Information Pertaining to the 2nd Midterm Exam
Basics
The exam is an open books and open notes exam.
You can use whatever printed or written material that you bring with you
to the exam. You cannot share books or notes during the exam.
You can use a calculator and/or computer during the exam if you wish to.
(Some may wish to use software such as Maple or Mathematica, or
Wolfram Alpha.) You should not communicate with anyone about this exam.
Cell phones should be kept out of your hands while you're taking the exam.
I'll lecture for about 75 minutes, and give you about 75 minutes for the exam.
Description of the Exam
The exam has 6 problems, having a total of 10 parts. All of the parts will be weighted equally,
but I'll only count your best 9 scores from the 10 parts.
Click
here
to see the instructions for your exam.
What to Study
While some basic concepts from the first three chapters (that were covered on the first midterm exam) may be useful,
this exam will focus on Ch. 4 and Ch. 5 of the text.
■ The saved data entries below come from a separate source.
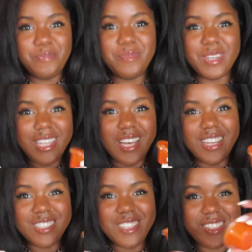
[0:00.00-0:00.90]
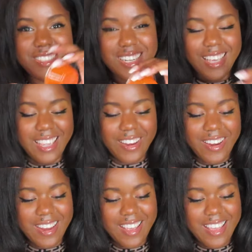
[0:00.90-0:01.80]
put the hot sauce in
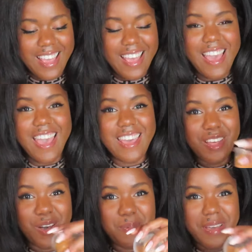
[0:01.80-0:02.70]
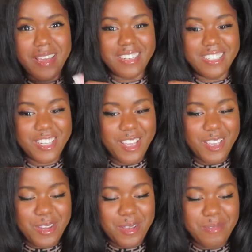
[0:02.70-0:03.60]
here and the O B E,
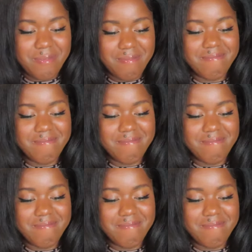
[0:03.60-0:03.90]
shake it up,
Also, it'll cover just the main result from Sec. 10.1 of the text that I inserted into my coverage of Ch. 5. (So know how to transform a
uniform (0, 1) r.v. to create a r.v. having a specified continuous dist'n.)
Chapter 4
- expected value formula given near top of p. 126
- expectation formula given in Proposition4.1 on p. 129
- expression for the nth moment of a r. variable, given right before the start of Sec. 4.5 on p. 132
- definition of variance given on p. 133, and the important alternate formula given in the box near the bottom of p. 133
- Be familiar with the following families of distributions: Bernoulli, binomial, geometric, negative binomial, and hypergeometric.
Know (or be able to locate quickly) the formulas for their means, variances, and pmfs. (Keep in mind that it's an open book exam, and so you can look these things up.)
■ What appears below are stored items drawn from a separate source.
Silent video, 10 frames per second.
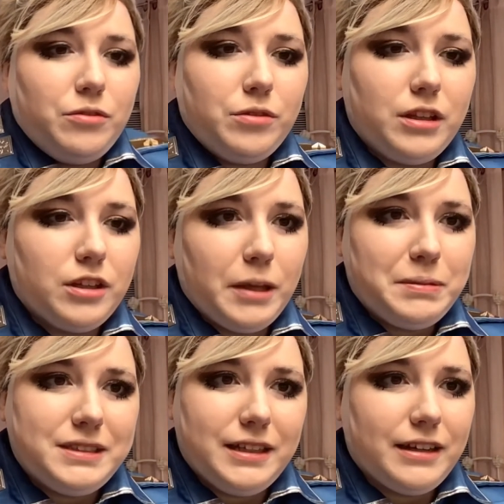The
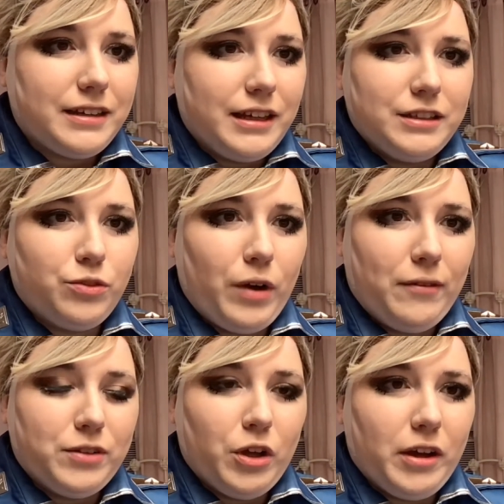lipstick is
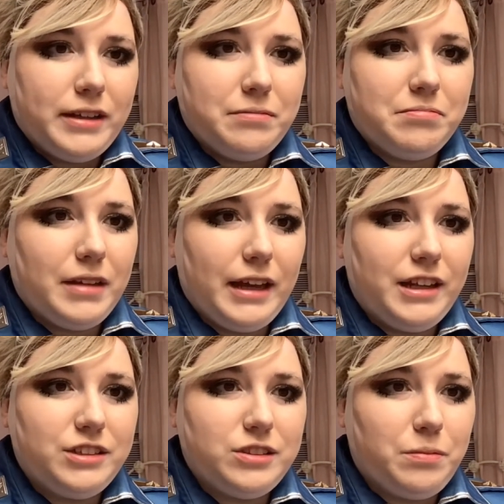Revlon and
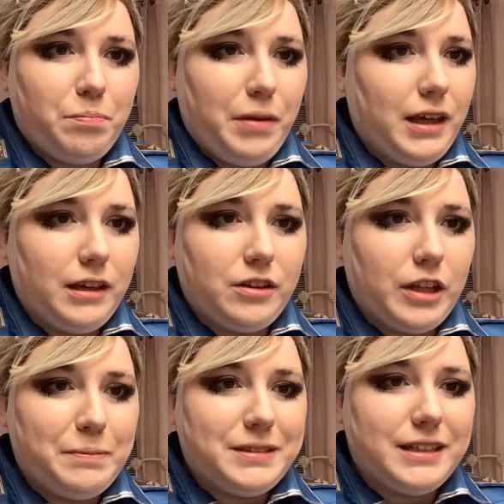it's pink
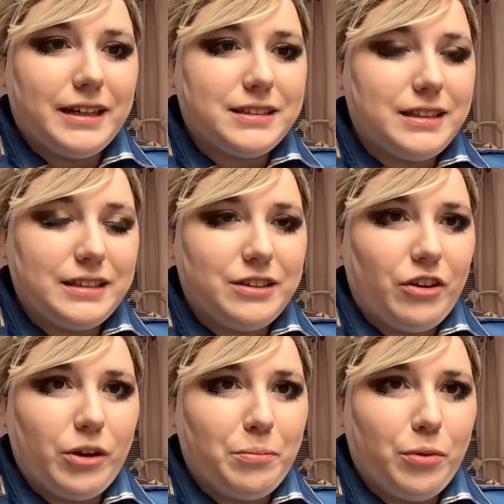lipstick, so it's
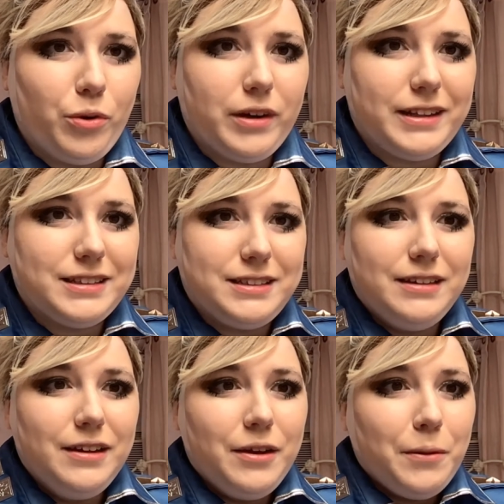not important.
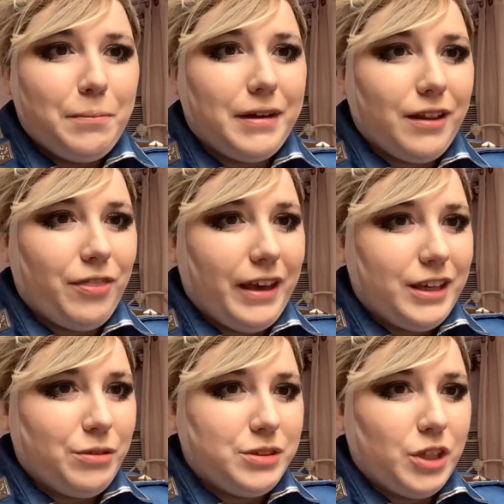But
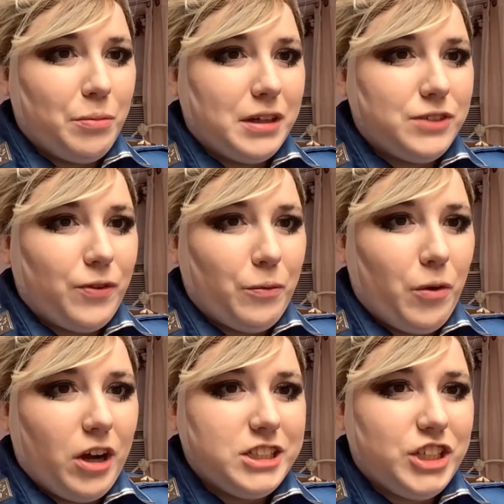thank you so much for
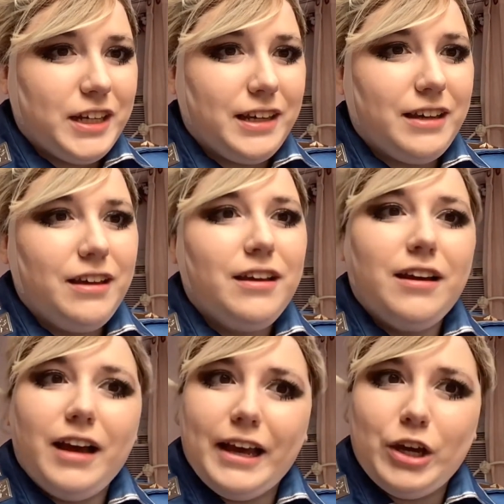watching.
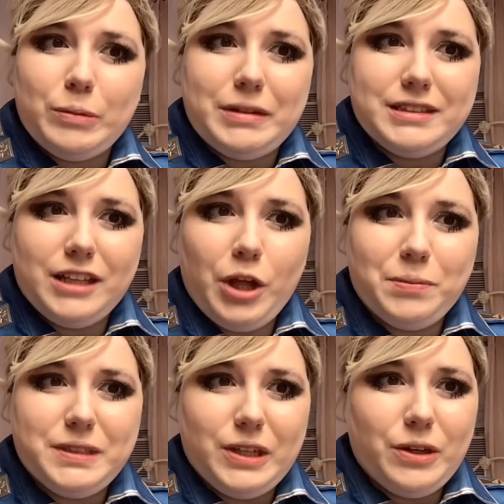I hope this
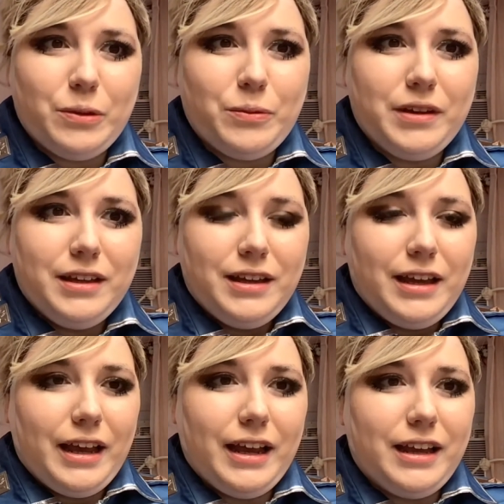helped you,
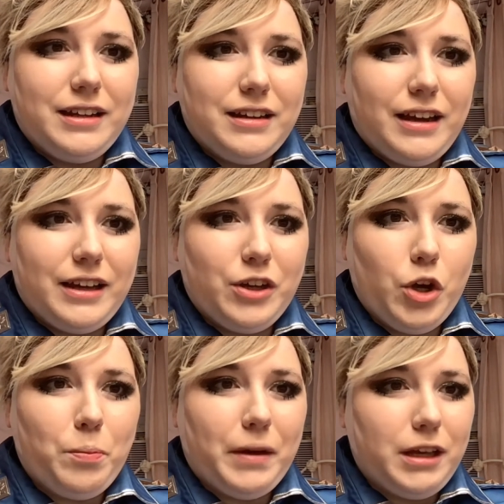and I
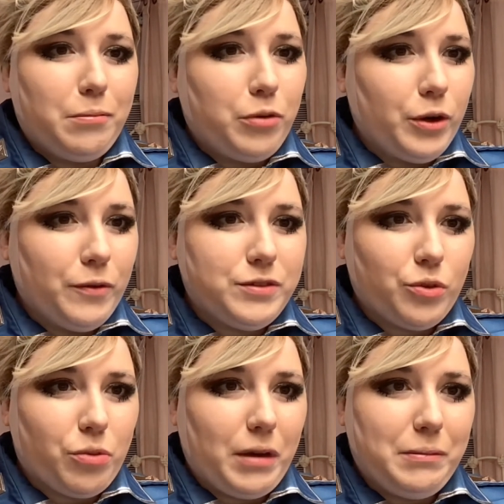hope I improved
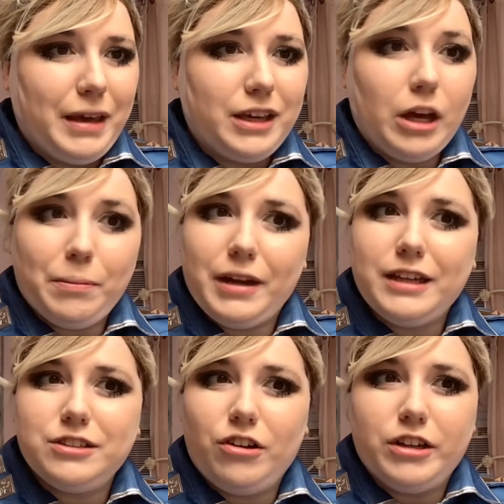with my makeup and I
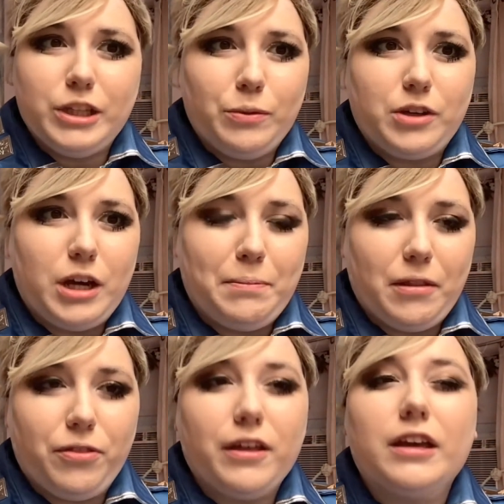taught you a couple
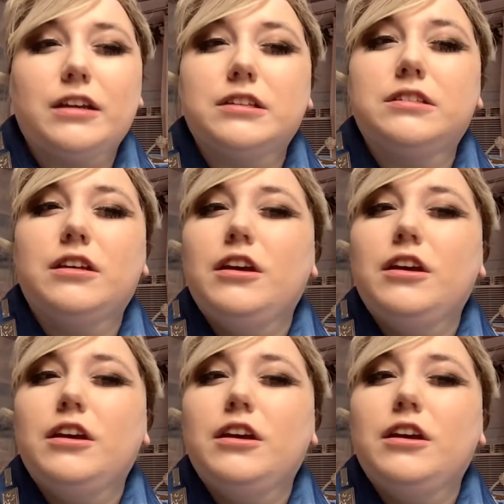things,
Also know the types of situations for which each distribution is commonly used. (E.g., a binomial r.v. is the number of successes in a fixed number of iid Bernoulli trials.)
Chapter 5
- obtaining probabilities using a pdf, Example on p. 5-4 of the class notes
- expected value of a cont. r. v., p. 193;
Example 2a, p. 193
- variance of a cont. r. v., p. 196;
Example 2e, pp. 196-197
- uniform distributions, pp. 197-198 (noting formulas for mean and variance given in
Example 3a, p. 198);
Example 3b, p. 199
- standard normal dist'n cdf and using it to obtain probabilities, pp. 203-205;
Example 4b, pp.204-205
- exponential distributions, pp. 211-212 (noting formulas for mean and variance given in
Example 5a, p. 212);
Example 5b, pp. 212-213
- using "cdf method" to find pdf of a function of a r.v.,
Example 7a, p. 225
- Problem 5.42, p. 231 (note that answer given in back of book isn't completely correct since the pdf isn't
1/y for all values of y ... it should be indicated that the support of the dist'n is (1, e))
- Problem 5.3, p. 234 (note that answers for the self-test problems of Ross are given in the back of the book)
Chapter 10
13 good problems to review
- Problems 5 and 8 of HW 4
- Part 4(c) of HW 5
- Parts 1(a) and 1(b) of HW 7
- Problems 1, 3, and 4 of HW 8
- Question 3 of Quiz 3
- Question 1 of Quiz 6
- Questions 1, 2, and 3 of Quiz 7
Click
here
to see the 2nd midterm exam I gave my STAT 544 class in Spring 2020.
Here
are solutions for this exam.
I suggest studying this exam in addition to the homework and quiz problems listed above.